--- ACTIVITY ---
Your answer should consist solely of the lines from the one holding "[00:00:23.00 to 00:00:24.00]" through the final line of the entries, reproduced exactly and without pictures.

(Beginning of EXERCISE INPUTS)

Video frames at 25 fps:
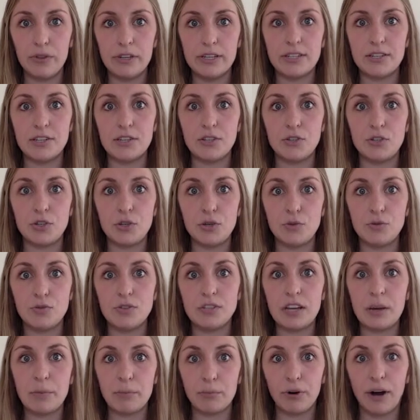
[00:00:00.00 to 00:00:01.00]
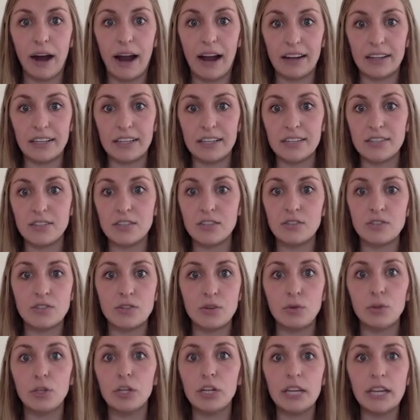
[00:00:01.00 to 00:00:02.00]
this is used in practice.
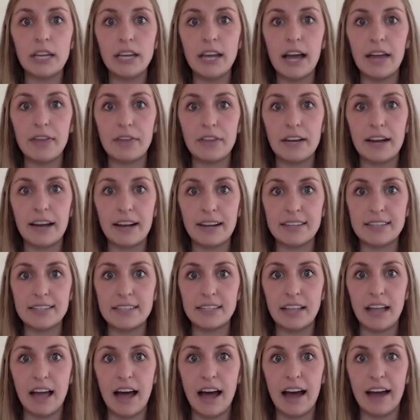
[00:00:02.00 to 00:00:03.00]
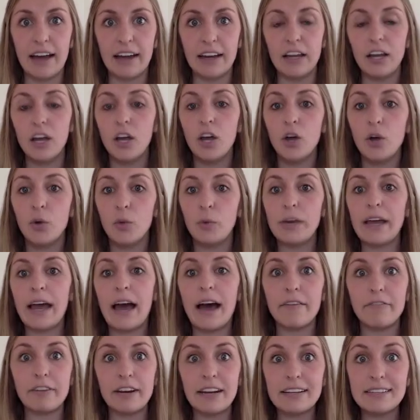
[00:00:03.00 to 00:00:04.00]
So looking at the next slide, we
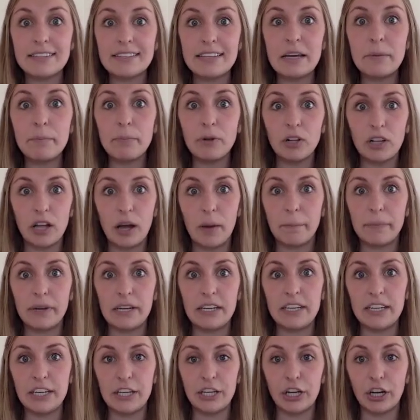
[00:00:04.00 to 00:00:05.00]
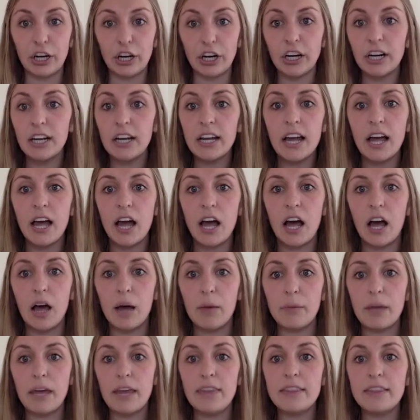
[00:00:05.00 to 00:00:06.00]
have an example company here,
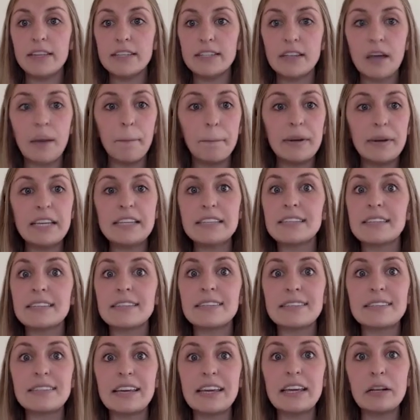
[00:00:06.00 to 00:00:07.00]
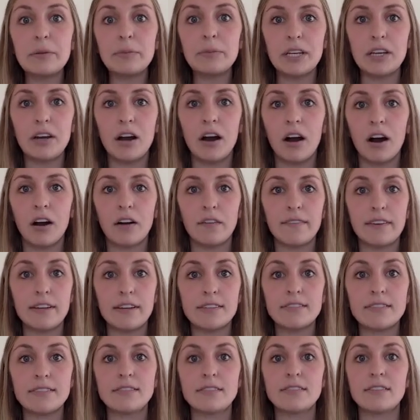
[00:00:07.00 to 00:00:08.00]
and this company sustainably
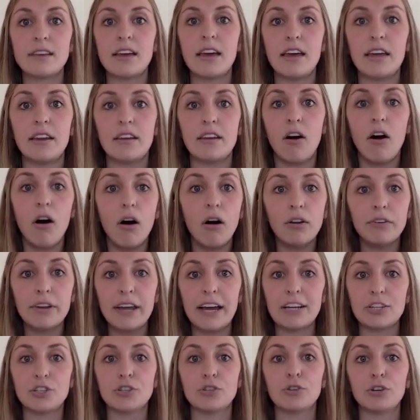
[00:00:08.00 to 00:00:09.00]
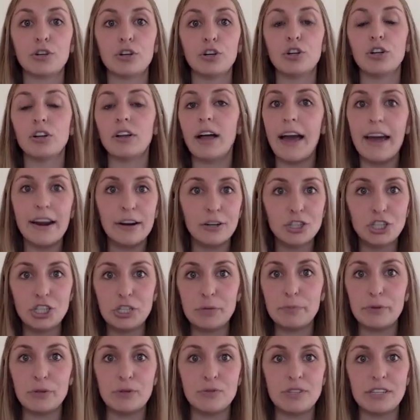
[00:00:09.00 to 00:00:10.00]
harvests an all-natural,
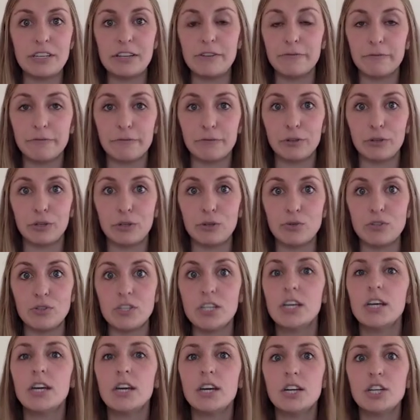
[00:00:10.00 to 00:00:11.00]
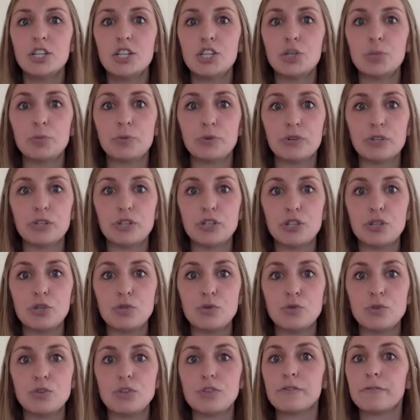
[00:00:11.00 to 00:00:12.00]
energy-boosting fruit to
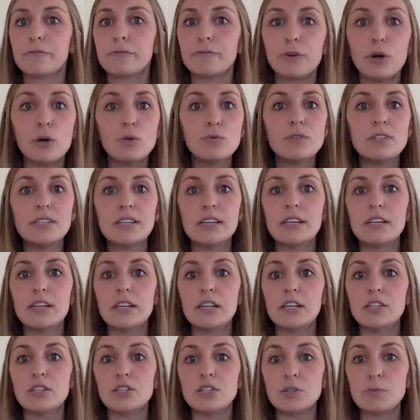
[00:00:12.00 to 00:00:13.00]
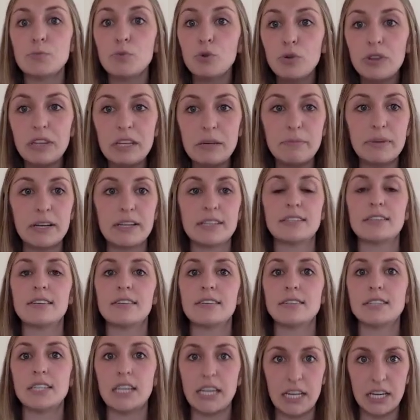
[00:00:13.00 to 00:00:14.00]
produce frozen smoothie
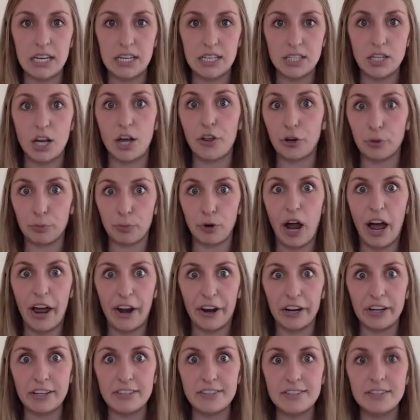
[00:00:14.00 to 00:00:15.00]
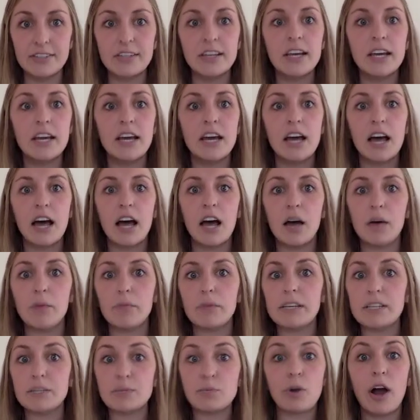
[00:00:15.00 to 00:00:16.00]
mixes and other products.
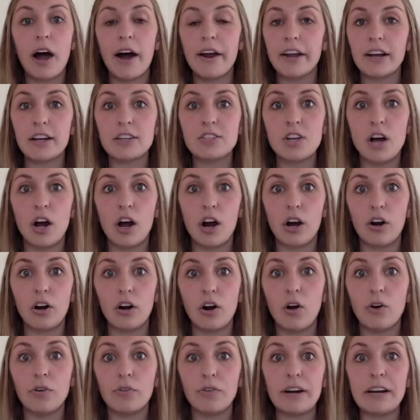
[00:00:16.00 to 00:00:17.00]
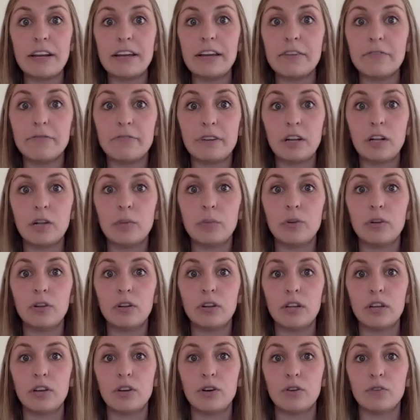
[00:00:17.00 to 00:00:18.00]
Its products are already available
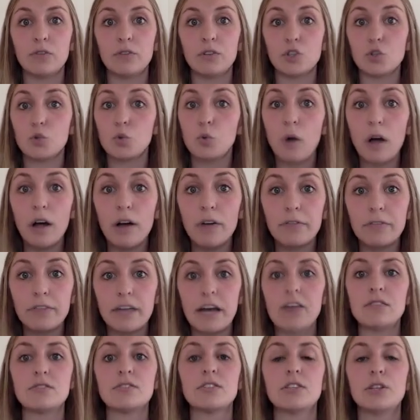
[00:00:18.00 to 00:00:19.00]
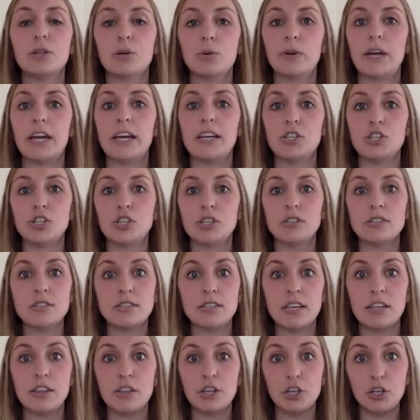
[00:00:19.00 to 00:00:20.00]
in over 12,000 locations
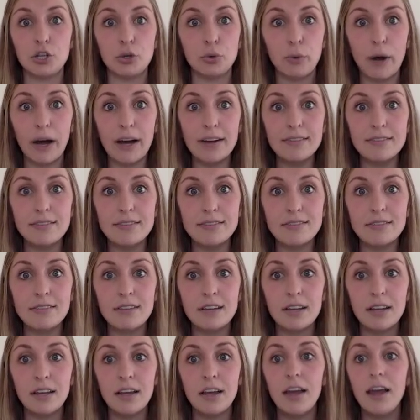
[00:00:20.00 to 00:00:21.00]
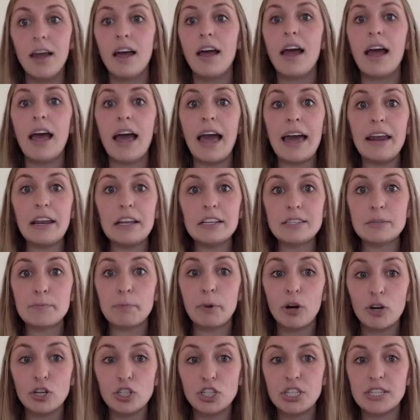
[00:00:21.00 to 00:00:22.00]
in the US, and it's
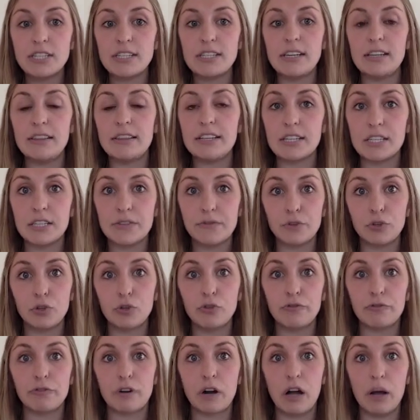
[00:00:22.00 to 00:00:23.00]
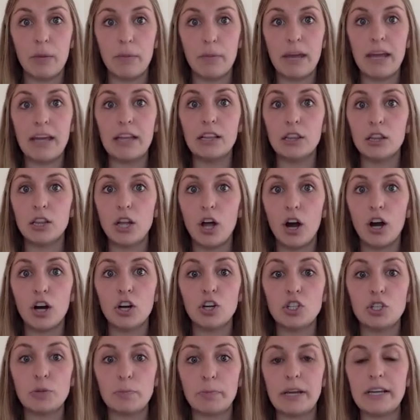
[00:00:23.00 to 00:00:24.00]
purchasing this fruit from a
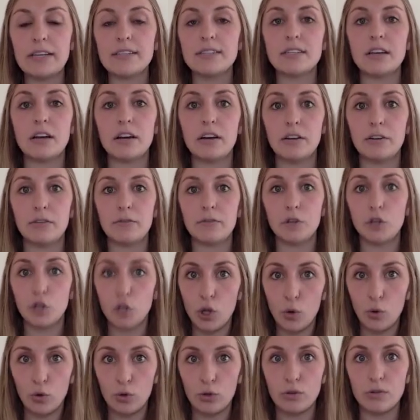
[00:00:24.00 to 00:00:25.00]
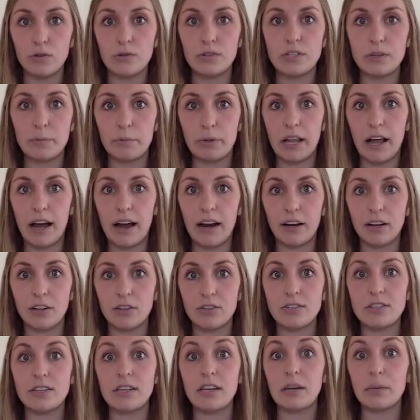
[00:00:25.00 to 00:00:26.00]
large base of local
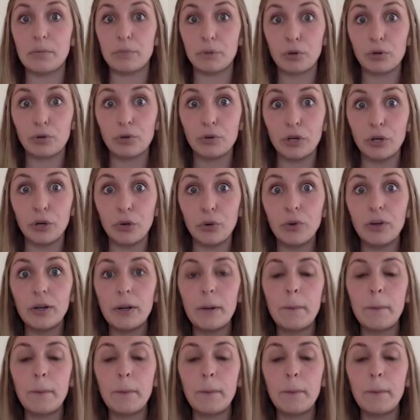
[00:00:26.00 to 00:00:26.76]
suppliers in Peru.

(End of EXERCISE INPUTS)

--- EXPECTED ANSWER ---
[00:00:23.00 to 00:00:24.00]
purchasing this fruit from a
[00:00:24.00 to 00:00:25.00]
[00:00:25.00 to 00:00:26.00]
large base of local
[00:00:26.00 to 00:00:26.76]
suppliers in Peru.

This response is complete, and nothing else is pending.